Nutrient modulation of vagal afferent signalling

The way that food intake is controlled is attracting intense interest. An understanding of these systems is required for the treatment of obesity which is now widely recognised as a major threat to health. Many different factors are thought to contribute to the obesity epidemic including genetic factors and changes in life style and diet. While the importance to health of interactions between nutritional factors and genes is widely appreciated and often discussed, these interactions nevertheless remain poorly understood. The present application is based on recent findings that indicate new mechanisms linking the sensing of nutrients in the wall of the gut to changes in the expression of genes encoding proteins associated with control of food intake. Recent work suggests that following a meal, the ingested food triggers several different signals that converge to act on a nervous pathway, the so called vagal afferent neurones, that link the gastrointestinal tract to the brain. Interactions between these signals are more extensive than hitherto thought, and are likely to be relevant both to control of food intake, and to how it is digested. Recent observations also suggest a new type of control mechanism operating at the level of vagal afferent neurones. In particular, it appears that patterns of food intake over a period of 24 hr or more may determine the presence or absence of key molecules, receptors, that recognise signalling molecules regulating how much we eat. These changes are thought to reflect different activities of the genes that encode a receptor for cannabinoids (known as the CB-1 receptor) that is known to be involved in control of appetite. The overall objective of the proposed studies is to characterise changes in expression of genes encoding key components of the vagal signalling pathway in a way that can inform human studies. Specifically, the proposed studies will define how nutrients change gene expression in vagal afferent neurons, will establish the significance for the control of digestion and feeding in humans, and will explore the role of genetic differences between people in accounting for different responses to nutrients.

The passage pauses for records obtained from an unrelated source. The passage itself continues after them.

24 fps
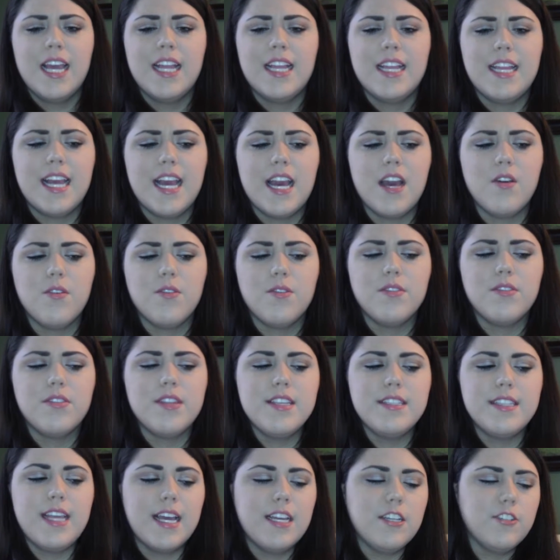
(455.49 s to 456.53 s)
Now,
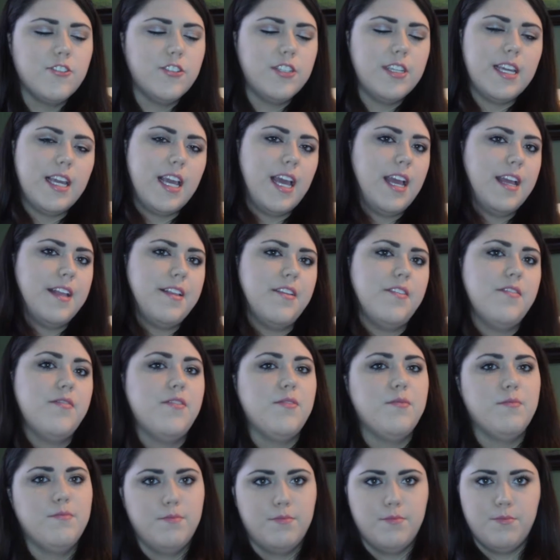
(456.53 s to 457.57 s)
this actually kind of
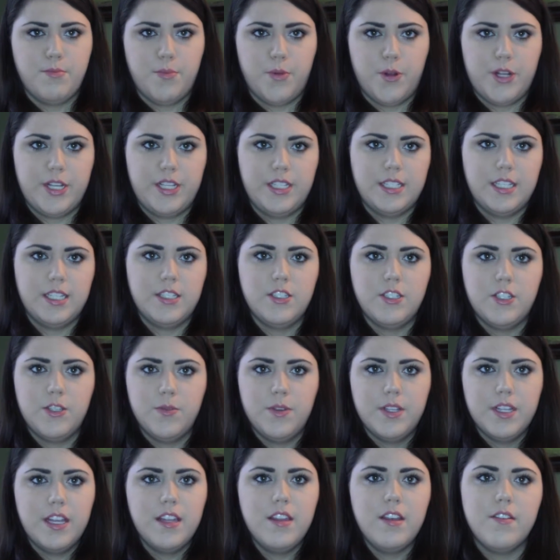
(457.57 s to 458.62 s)
brings us to
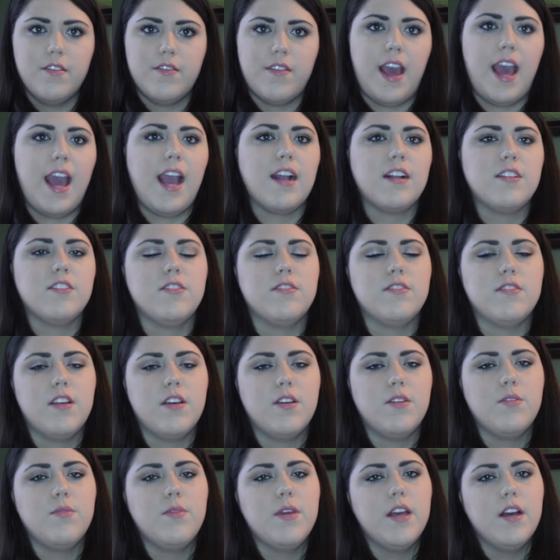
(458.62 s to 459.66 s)
another fact.
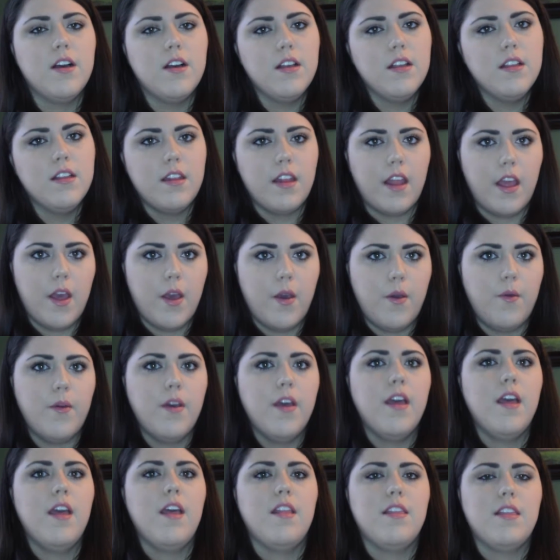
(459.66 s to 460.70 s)
So we all know
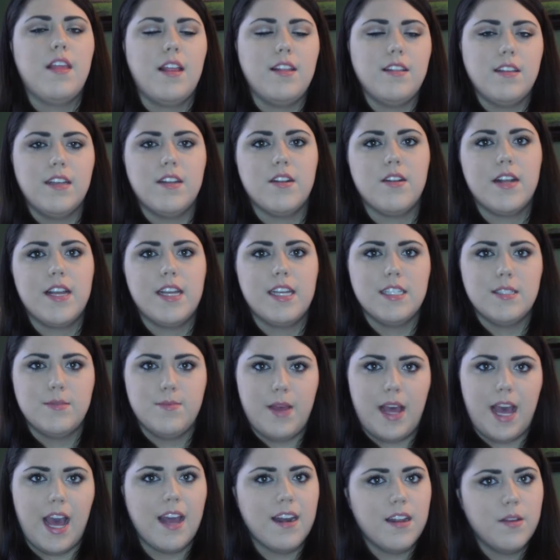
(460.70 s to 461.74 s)
that littering is
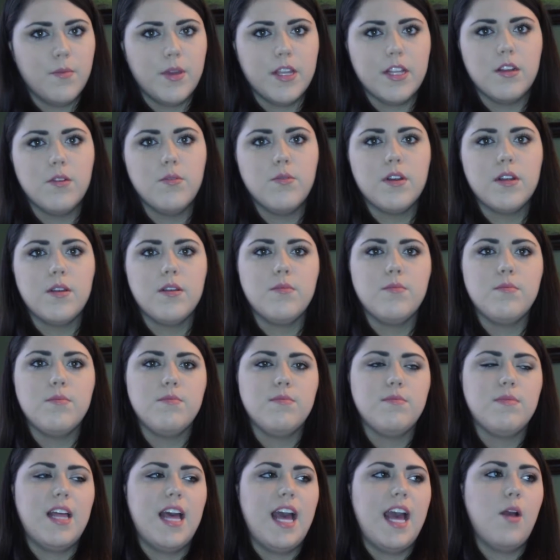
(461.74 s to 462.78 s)
bad, and we don't want to
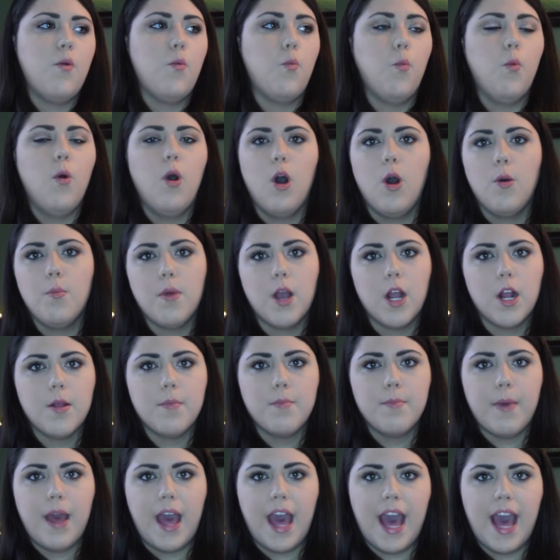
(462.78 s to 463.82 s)
let
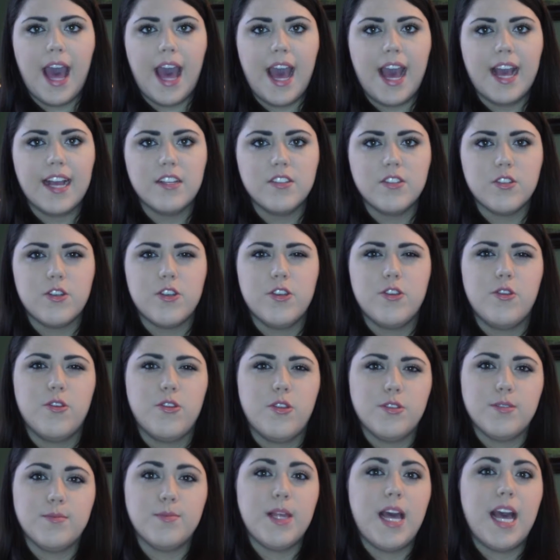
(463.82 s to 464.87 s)
Walmart bags or,
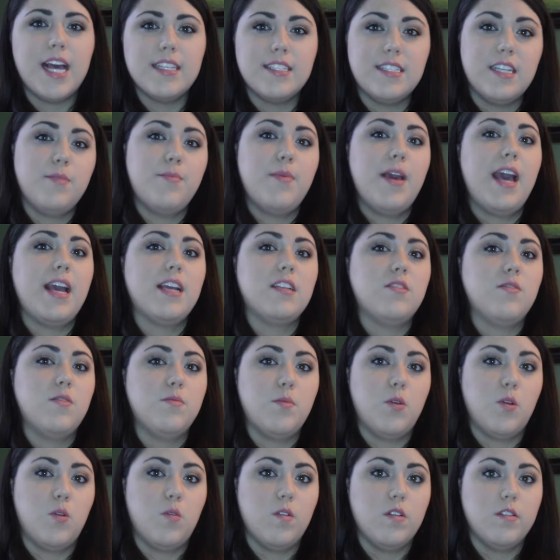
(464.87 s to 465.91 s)
those plastic bags from
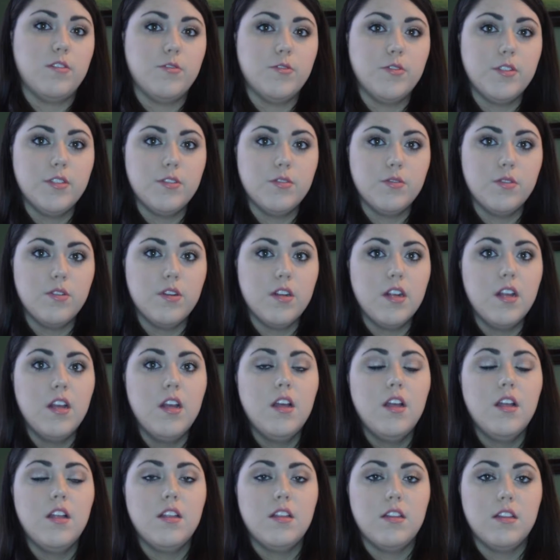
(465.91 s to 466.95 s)
the grocery store
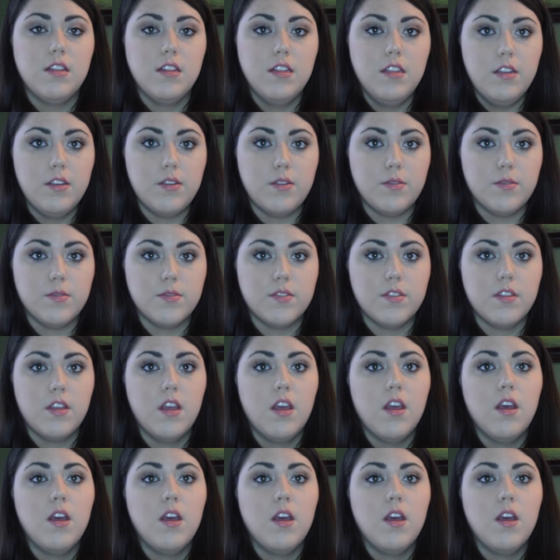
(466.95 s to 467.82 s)
loose.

Signals from the gut to the CNS regulate food intake and digestion. Modulation of these signals, through gastric surgery, is an effective treatment for obesity. Our work has focused on cholecystokinin (CCK) which is released by dietary fat and protein and regulates their digestion by matching secretion of pancreatic enzymes and bile salts to the delivery of nutrient to the small intestine. The latter is achieved by inhibition of gastric emptying and food intake through actions mediated by vagal afferent neurones. Our recent work suggests these neurones also express receptors for neurohumoral agents stimulating food intake, notably receptors for orexin (Ox-1), ghrelin (GHS-1), melanin concentrating hormone (MCH-1) and cannabinoids (CB-1). Expression of the CB-1 and MCH-1 receptors is increased during fasting and down-regulated by CCK, suggesting that signalling via vagal afferent neurones might be modulated depending on previous nutritional intake, and raising the possibility of a novel mechanism influencing autonomic responses and food intake. The central questions addressed in the present proposals are how do vagal afferent neurones integrate gastrointestinal signals and in turn influence digestive function, eating behaviour and satiety, what is the role of nutrient-regulated gene expression in these processes and what mechanisms account for the variability between individuals? We propose (a) in an animal model, to characterise the changes in receptor expression in vagal neurones that are dependent on feeding, (b) in human studies, to determine the importance of interactions between CCK-1 and CB-1 receptor signalling for control of nutrient delivery to the small intestine, (c) to explore the extent to which individual variation in responses to endogenous CCK might be attributable to single nucleotide polymorphisms. Together the results should lead to new understanding of the mechanisms by which nutrient intake and digestion is modulated in man.